Now, for the scenic effect you want do not model the turntable itself but the pit and fill it in partially. On the fill you have the new switch with new ballast while the rest of the track has old ballast. This way you have a quick and dirty rebuild of the end of the station with reminder of the past and no complete demolishing of old things that maybe would have cost too much for your railroad.
greetings,
Marc Immeker
You could always build it without the turntable, but leave room for it if you later decide to add it. It wouldn't be unusual for a branchline to end at a turntable (usually an unpowered "armstrong" one) in the middle of nowhere. (You don't have to have a roundhouse or engine facilities just because to have a turntable.) But there are many many instances of prototype steam-era branchlines where a steam engine ran backwards when pulling a train because there were no turning facilities.

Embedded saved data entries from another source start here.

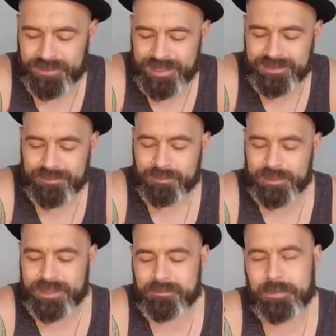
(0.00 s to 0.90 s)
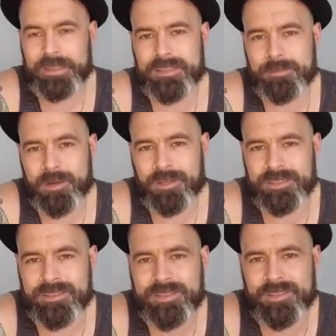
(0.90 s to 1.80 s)
then Piers
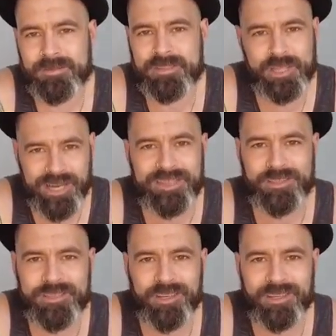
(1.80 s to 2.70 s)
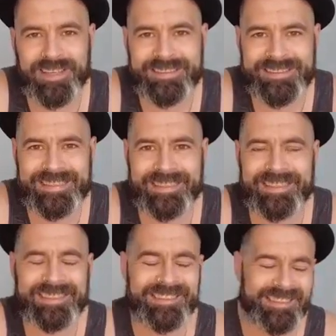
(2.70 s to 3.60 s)
Morgan changed all that, didn't he?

BTW, since the engine would always face the same way, you might look into getting something like a two-truck Shay as the steam power. Lots of gears whizzing around, and worked well in either direction.
dante wrote: Mark300 wrote: I know the WMRy did this when they took over the C&Pa in the 1940s. Heck, even Steamtown Nat'l Park in Scranton and the Stroudsburg RR both here in PA do it this way today since they have no way of turning the locomotive.But Steamtown does have a turntable.
Mark300 wrote: I know the WMRy did this when they took over the C&Pa in the 1940s. Heck, even Steamtown Nat'l Park in Scranton and the Stroudsburg RR both here in PA do it this way today since they have no way of turning the locomotive.
In Scranton yes, but not at the other end of the excursions.